Manusia bereaksi terhadap insentif

Dalam bukunya "Principles of Economics" N. Gregory Mankiw seorang profesor ilmu ekonomi dari Harvard University, menyebutkan ada sepuluh dari prinsip dasar ilmu ekonomi, beberapa diantaranya mungkin sudah sering kita dengar seperti Trade off, orang rasional, berpikir pada batas-batas, perdagangan menguntungkan semua pihak, dsb. Salah satu prinsip yang menarik saya bahas dan tulis di blog kali ini adalah masalah 'manusia bereaksi terhadap insentif.

Karena manusia mengambil keputusan dengan cara membandingkan keuntungan dan biaya, kebiasaan mereka berubah jika ada perubahan pada keuntungan atau biayanya, artinya kita tanggap terhadap insentif. insentif dalam bentuk ekonomi sudah sering kita alami di kehidupan sehari, seperti ketika harga apel naik, kita mungkin beralih ke jeruk yang cenderung harganya lebih murah.  Atau kita lebih nyaman menggunakan busway yang murah dan ber ac daripada metromini yang murah tetapi tidak berAC.

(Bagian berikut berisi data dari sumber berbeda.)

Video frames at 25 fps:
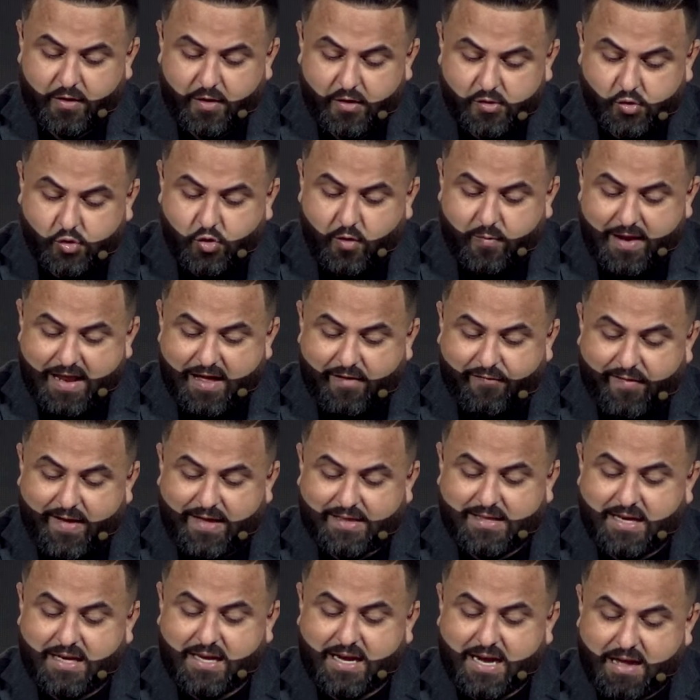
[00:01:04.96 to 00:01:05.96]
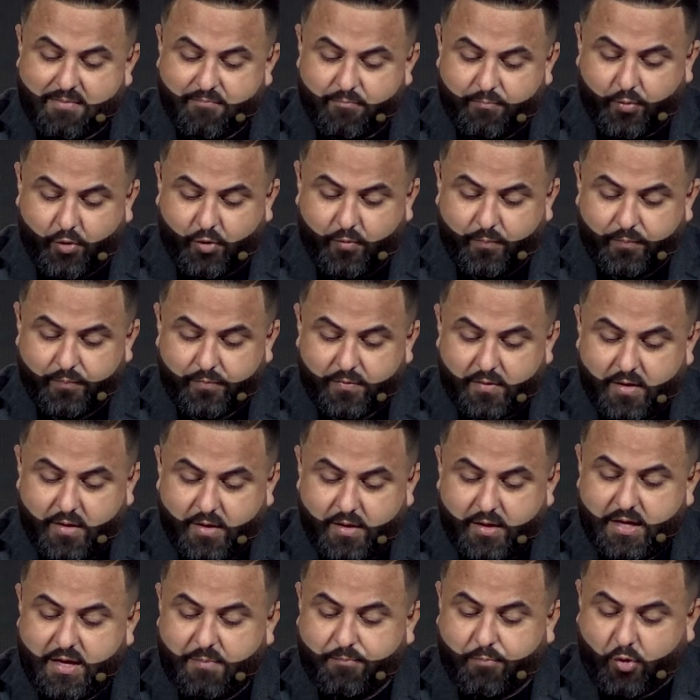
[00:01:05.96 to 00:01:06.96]
sobre la faz del campo,
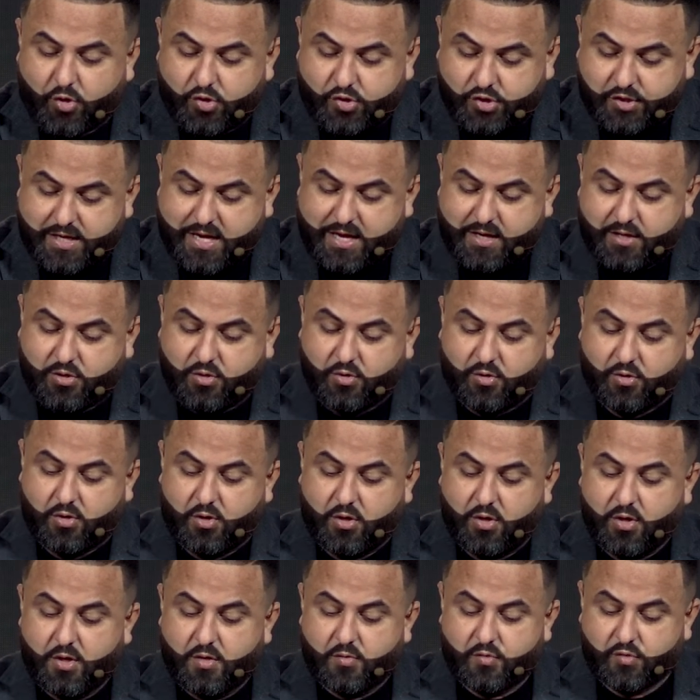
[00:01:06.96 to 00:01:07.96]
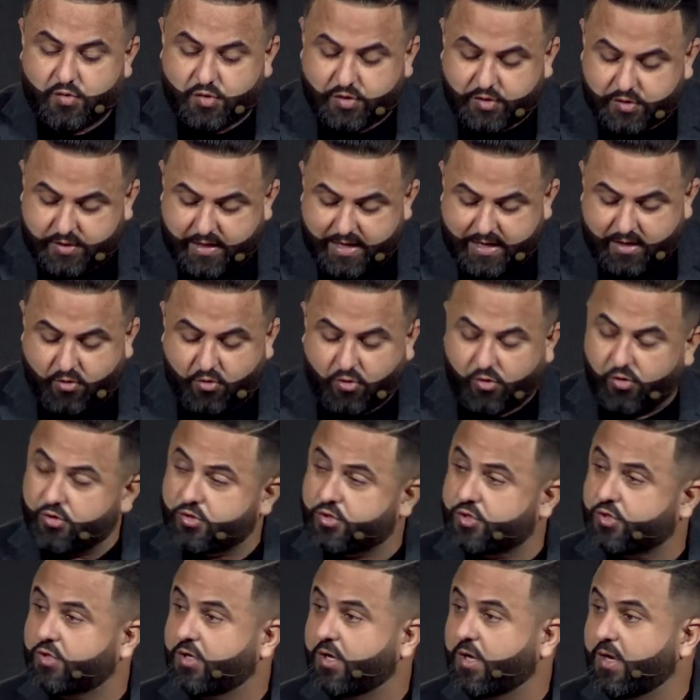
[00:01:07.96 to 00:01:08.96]
y por cierto,
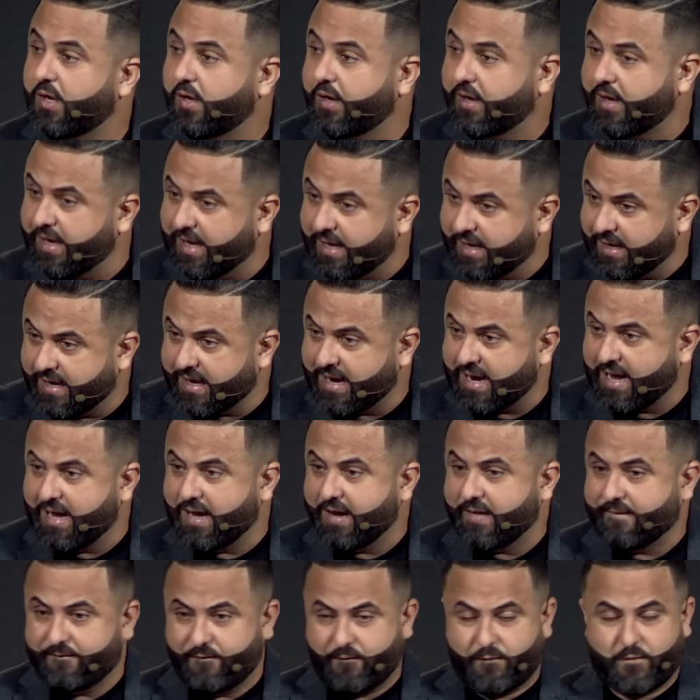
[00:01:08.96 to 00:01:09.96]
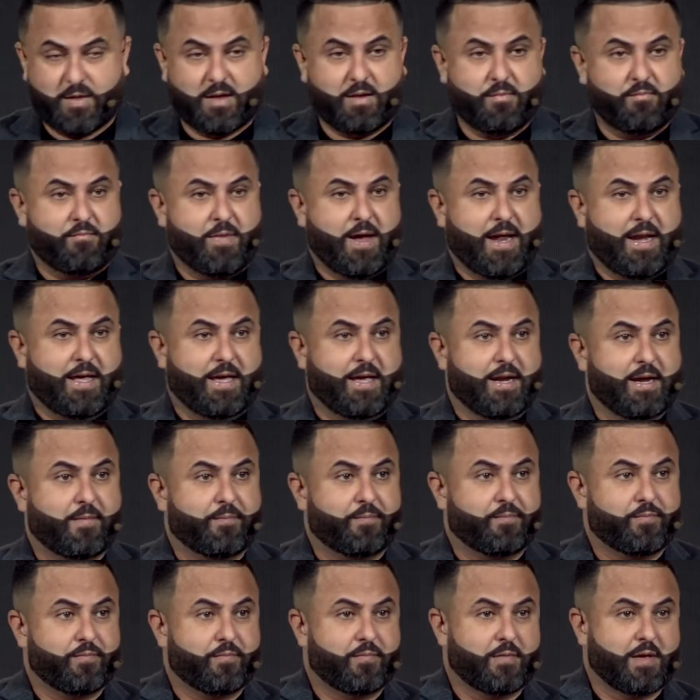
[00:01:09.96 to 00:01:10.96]
secos en gran manera.
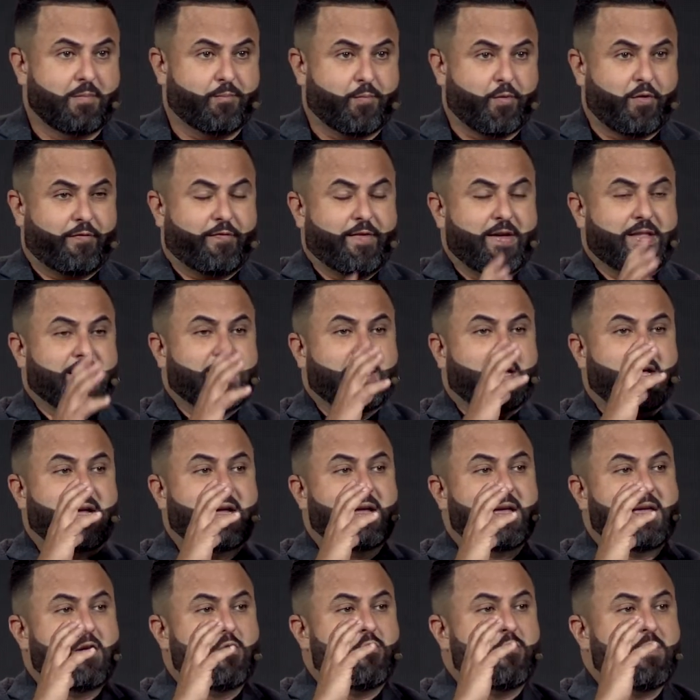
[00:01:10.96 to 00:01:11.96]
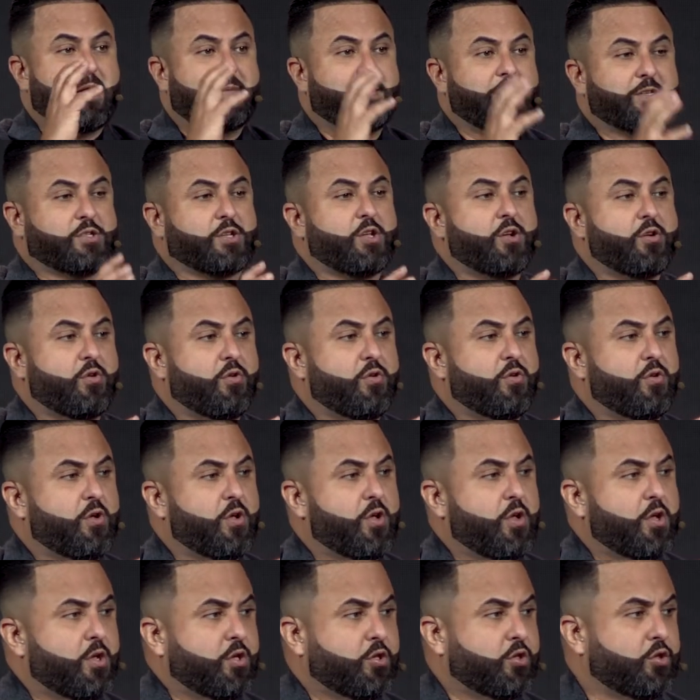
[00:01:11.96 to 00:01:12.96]
El profeta en una visión,
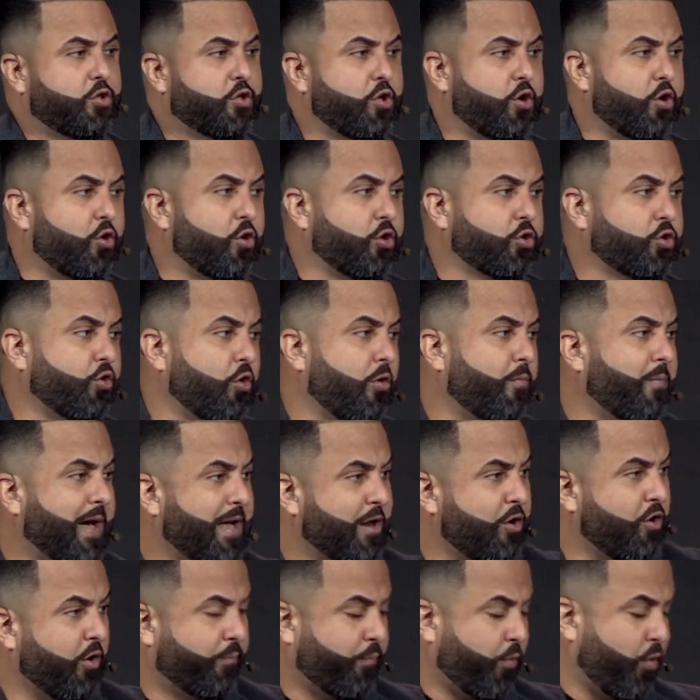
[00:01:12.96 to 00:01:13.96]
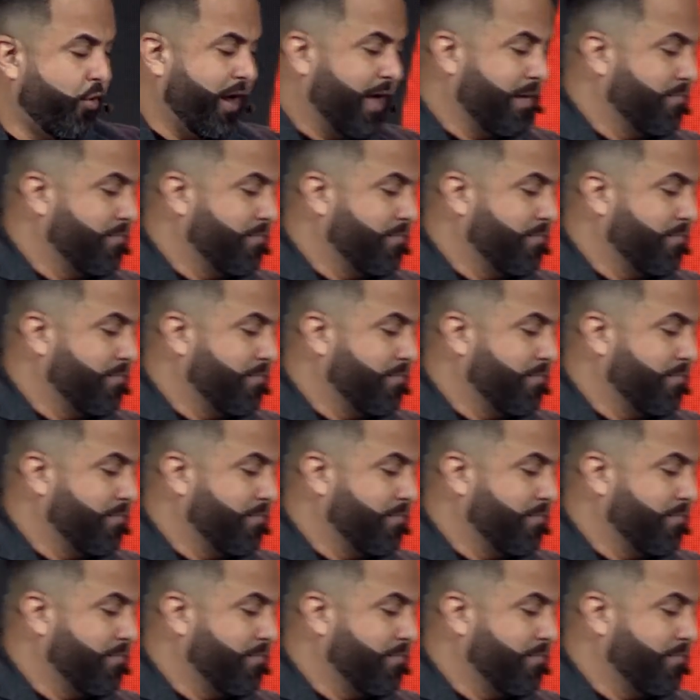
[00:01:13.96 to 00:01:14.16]
Dios lo toma y lo pone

Diluar itu, menurut saya sejak kita masih di dalam rahim ibu kita masing-masing, ortu kita, telah bereaksi terhadap insentif, mengapa demikian tentunya sebagai orang tua yang baik, mereka ingin anak mereka nantinya sehat, karena jika sakit dan terjadi apa-apa (Naudzubillah min dzalik) tentunya akan mengeluarkan biaya yang tidak sedikit lagi. Dari sinilah para ortu kita membandingkan (walaupun di alam bawah sadarnya) lebih baik menjaga anak yang akan lahir daripada nanti terjadi hal-hal yang tidak diinginka. Makanya ortu kita khususnya ibu makan makanan yang sehat, dan ayah mencari rezeki yang lebih banyak lagi untuk merawat bayinya nanti, sehingga dengan usaha-usaha itu, ortu mendapatkan "insentif" dari tuhan berupa bayi yang lucu seperti ini.

 
 ketika di umur 6- 10 tahun ketika ortu kita mulai mengajarkan beberapa hal seperti agama misalnya kitapun bereaksi terhadap insentif. Ketika saya kecil saya pernah dijanjikan akan mendapat hadiah dari ortu saya, jika saya dapat puasa penuh selama satu bulan, saya berhasil melakukannya dan saya mendapat "insentif" berupa hadiah yang dijanjikan ortu saya. (tapi kalo sekarang puasanya berharap dapat "insentif" dari tuhan) :). Banyak hal-hal sederhana yang menggambarkan masalah ini, seperti ojek payung ketika hujan (rela basah-basahan untuk dapat insentif), seseorang yang pedekate dengan wanita idaman,pasti mengeluarkan seluruh "insentif"-nya untuk mendapatkan "insentif" berupa cinta dan rasa sayang. :)

 

Di level yang agak berat pemerintah juga memberikan "insentif" pendidikan, kesehatan, dll untuk para rakyatnya. sepenggal pendapat diatas memberitahukan bagaiman manusia bereaksi terhadap insentif dari kegiatan sehari-hari mereka, kalaupun tidak mengharapkan balasan "insentif" dari manusia, manusia berharap mendapatkan "insentif" dari dia (allah) seperti ketika kita membayar zakat,menyantuni anak yatim, insentifnya tidak selalu dari manusia kan? :) tapi pada intinya manusia berekasi terhadap insentif.